[Opening Source information section]

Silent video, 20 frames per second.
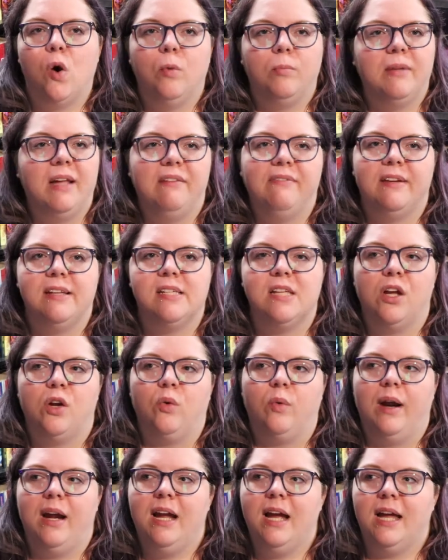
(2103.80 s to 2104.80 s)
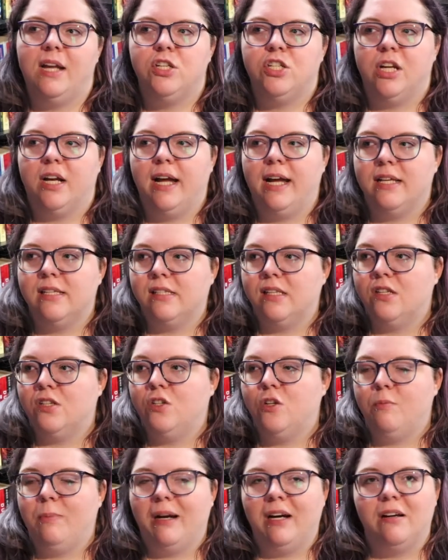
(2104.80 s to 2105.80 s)
home life isn't great and Jenna has these
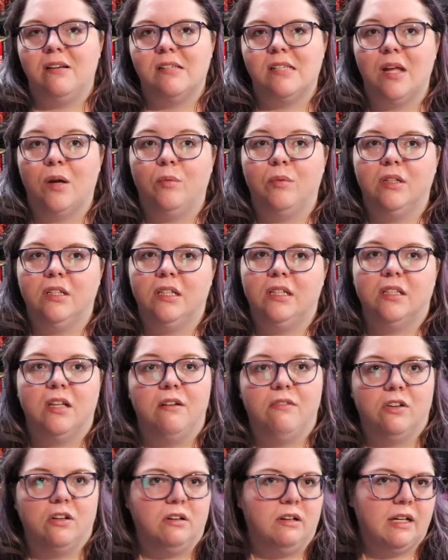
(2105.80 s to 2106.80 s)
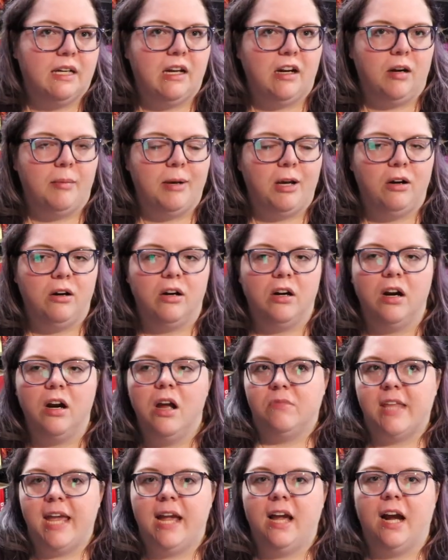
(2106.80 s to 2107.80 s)
two parents that really love her and care about her.
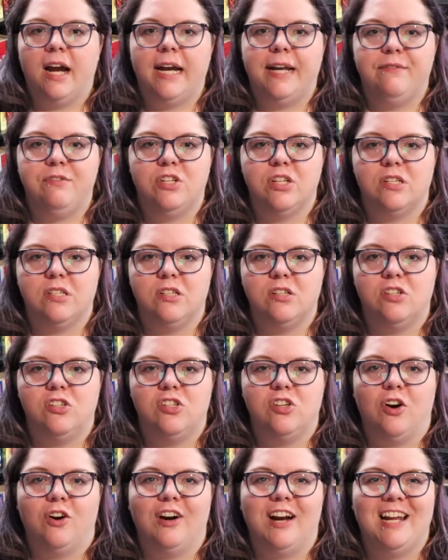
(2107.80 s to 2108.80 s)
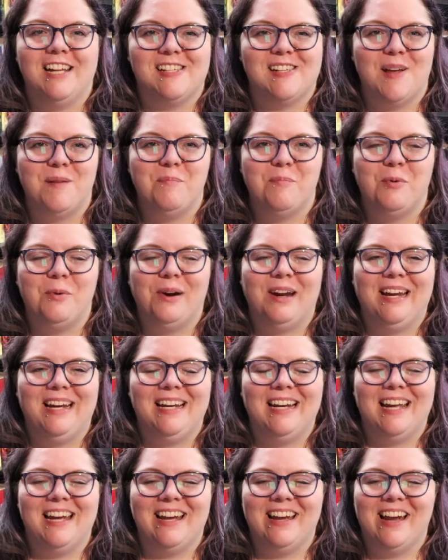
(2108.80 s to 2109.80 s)
They kind of just start at some
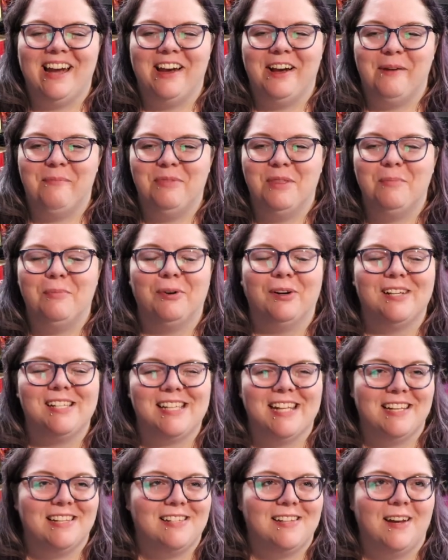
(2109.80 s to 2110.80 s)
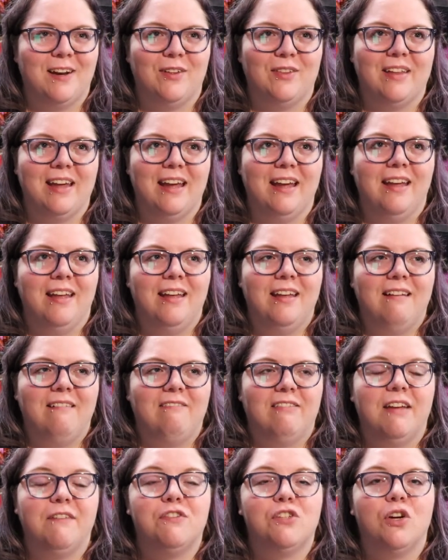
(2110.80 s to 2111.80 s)
point, um, the book says, you know, that
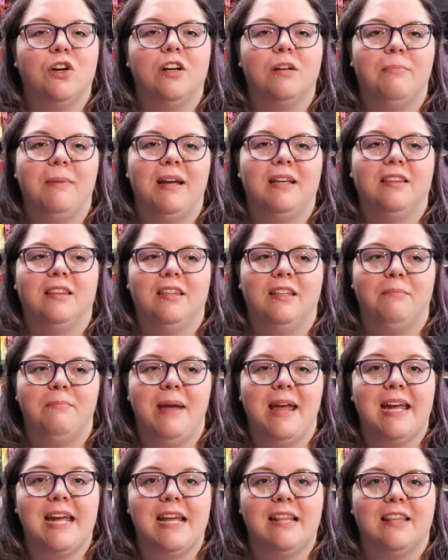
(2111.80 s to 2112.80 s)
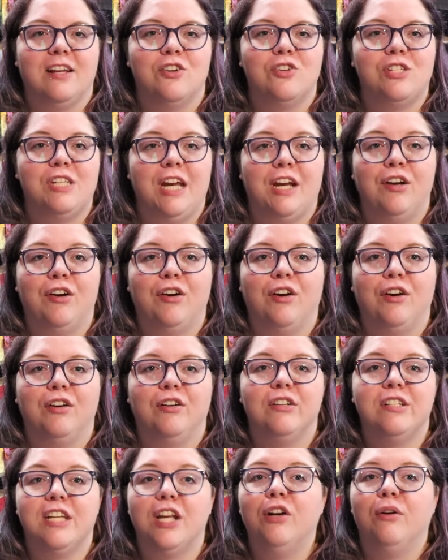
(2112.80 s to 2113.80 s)
they've started make, making their
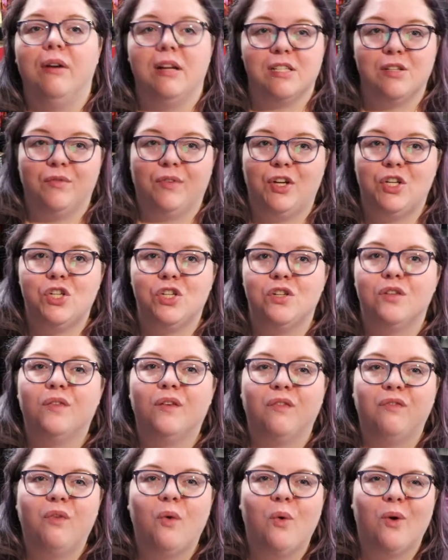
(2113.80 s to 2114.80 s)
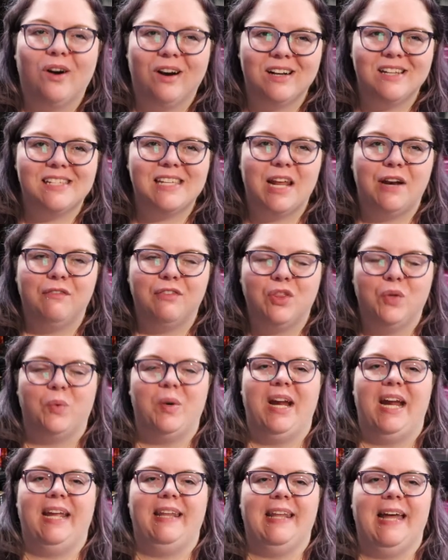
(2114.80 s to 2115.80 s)
standard dinner reservations for four instead of
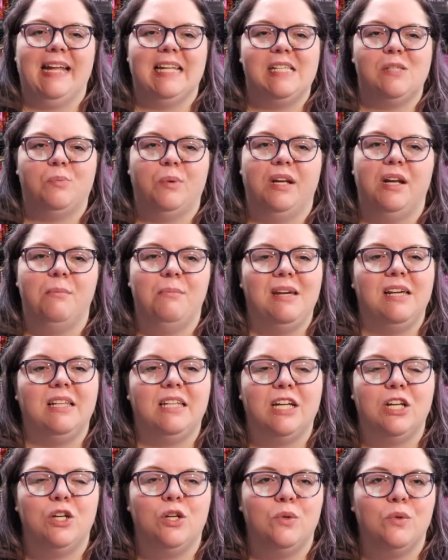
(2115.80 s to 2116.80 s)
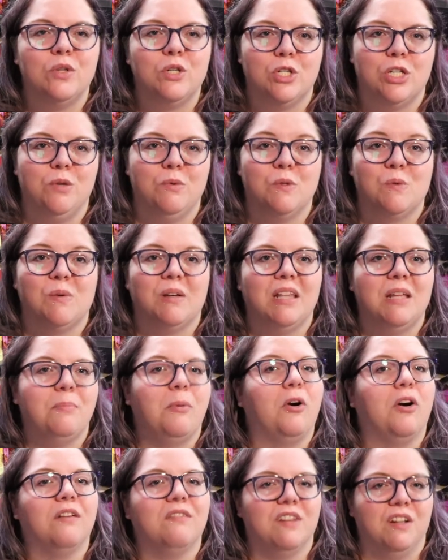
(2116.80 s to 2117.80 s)
three and that's when Amelia knew that she was really
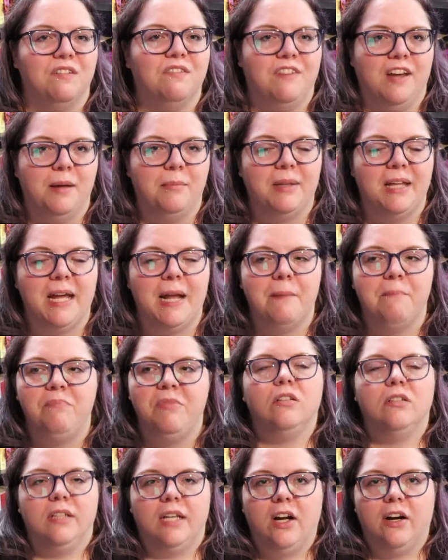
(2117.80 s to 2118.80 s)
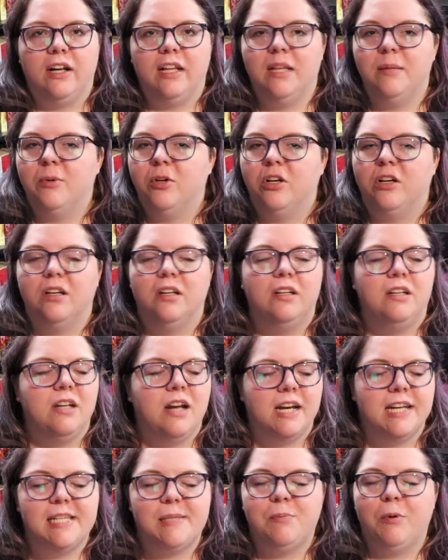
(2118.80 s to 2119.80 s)
part of their family. Early on in the book,
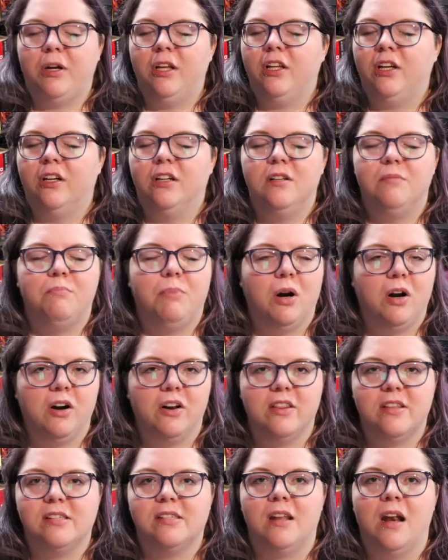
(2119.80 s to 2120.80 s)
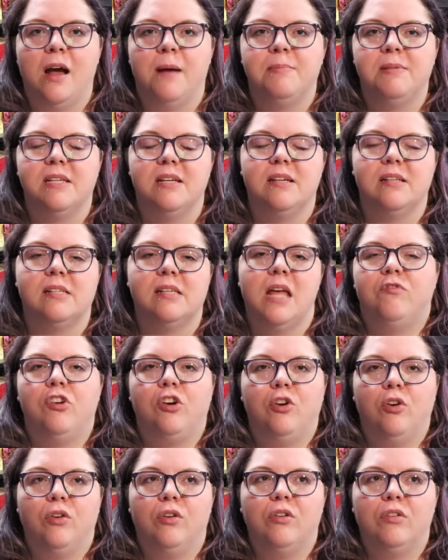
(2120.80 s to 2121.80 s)
not a spoiler, part of the synopsis, the
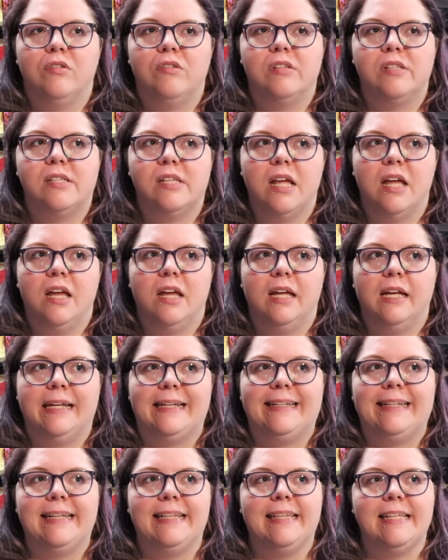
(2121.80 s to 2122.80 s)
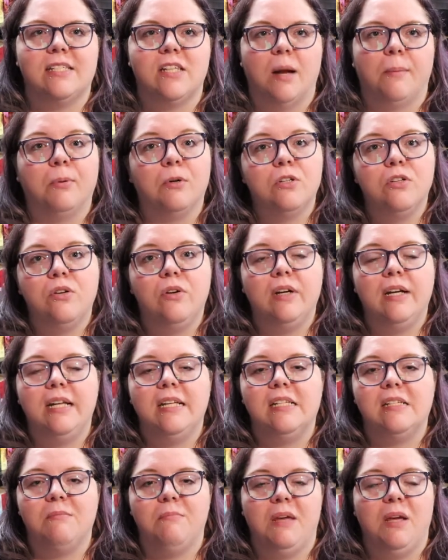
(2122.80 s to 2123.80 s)
girls get this
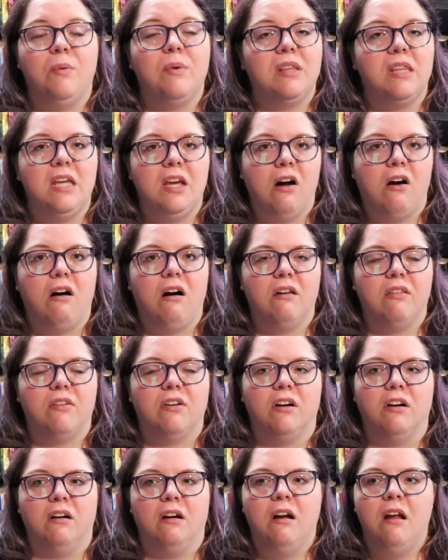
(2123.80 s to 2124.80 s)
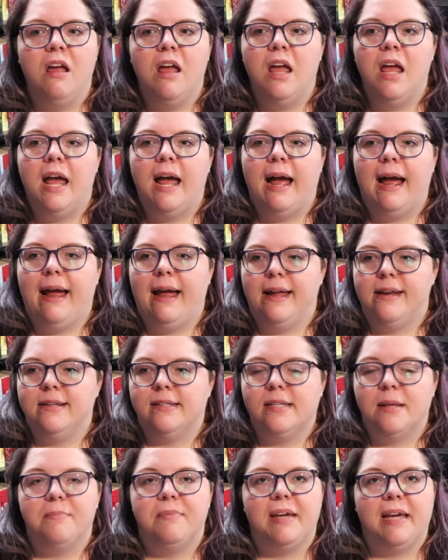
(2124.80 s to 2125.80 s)
opportunity to meet with the author
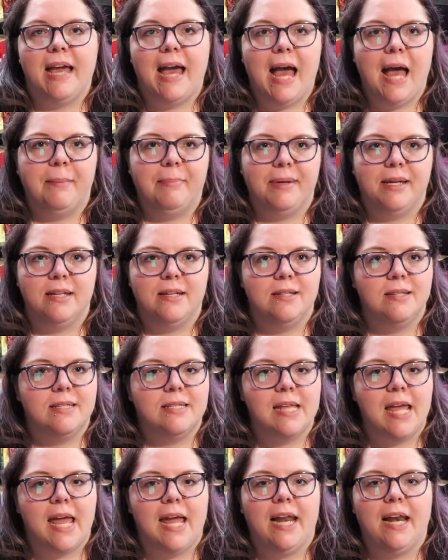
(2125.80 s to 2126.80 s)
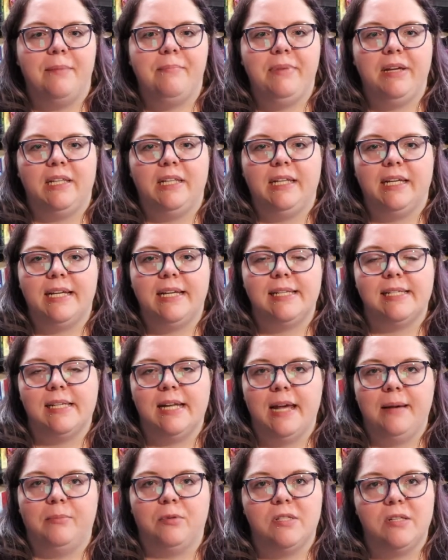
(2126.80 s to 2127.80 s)
and something happens and Amelia
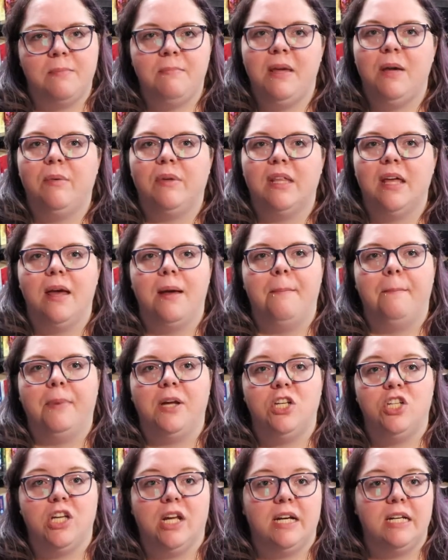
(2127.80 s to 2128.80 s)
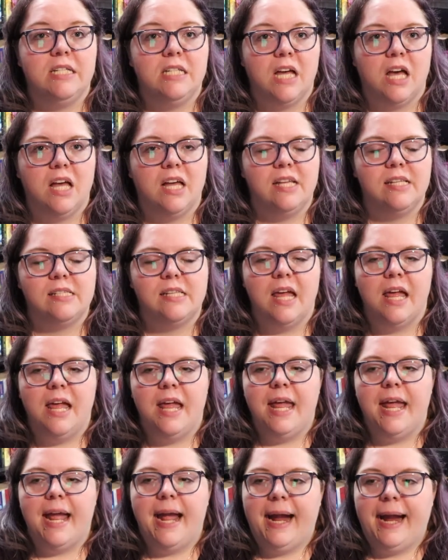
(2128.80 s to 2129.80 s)
isn't able to meet with him but Jenna does
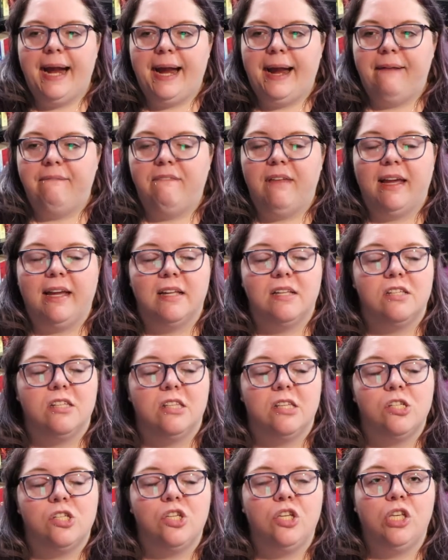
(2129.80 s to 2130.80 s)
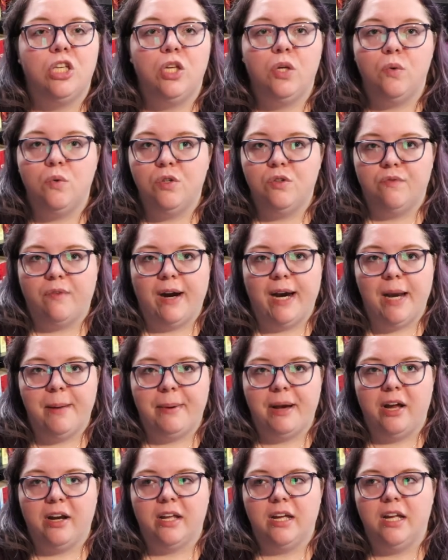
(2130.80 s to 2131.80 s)
and they get into this huge fight
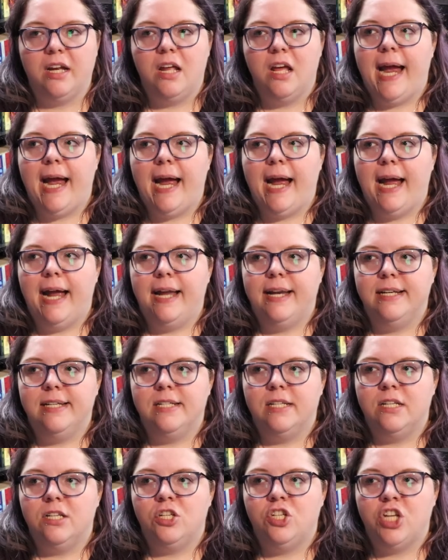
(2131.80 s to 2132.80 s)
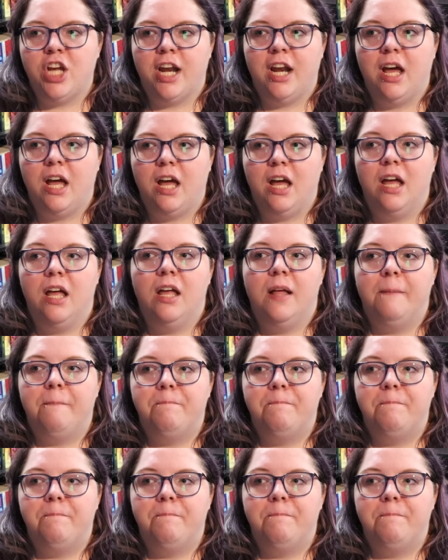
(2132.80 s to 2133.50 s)
about it. And Jenna,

[Closing Source information section]

* Task requirements *
Without the pictures, copy out all the records above exactly.

* Solved exercise *
Silent video, 20 frames per second.
(2103.80 s to 2104.80 s)
(2104.80 s to 2105.80 s)
home life isn't great and Jenna has these
(2105.80 s to 2106.80 s)
(2106.80 s to 2107.80 s)
two parents that really love her and care about her.
(2107.80 s to 2108.80 s)
(2108.80 s to 2109.80 s)
They kind of just start at some
(2109.80 s to 2110.80 s)
(2110.80 s to 2111.80 s)
point, um, the book says, you know, that
(2111.80 s to 2112.80 s)
(2112.80 s to 2113.80 s)
they've started make, making their
(2113.80 s to 2114.80 s)
(2114.80 s to 2115.80 s)
standard dinner reservations for four instead of
(2115.80 s to 2116.80 s)
(2116.80 s to 2117.80 s)
three and that's when Amelia knew that she was really
(2117.80 s to 2118.80 s)
(2118.80 s to 2119.80 s)
part of their family. Early on in the book,
(2119.80 s to 2120.80 s)
(2120.80 s to 2121.80 s)
not a spoiler, part of the synopsis, the
(2121.80 s to 2122.80 s)
(2122.80 s to 2123.80 s)
girls get this
(2123.80 s to 2124.80 s)
(2124.80 s to 2125.80 s)
opportunity to meet with the author
(2125.80 s to 2126.80 s)
(2126.80 s to 2127.80 s)
and something happens and Amelia
(2127.80 s to 2128.80 s)
(2128.80 s to 2129.80 s)
isn't able to meet with him but Jenna does
(2129.80 s to 2130.80 s)
(2130.80 s to 2131.80 s)
and they get into this huge fight
(2131.80 s to 2132.80 s)
(2132.80 s to 2133.50 s)
about it. And Jenna,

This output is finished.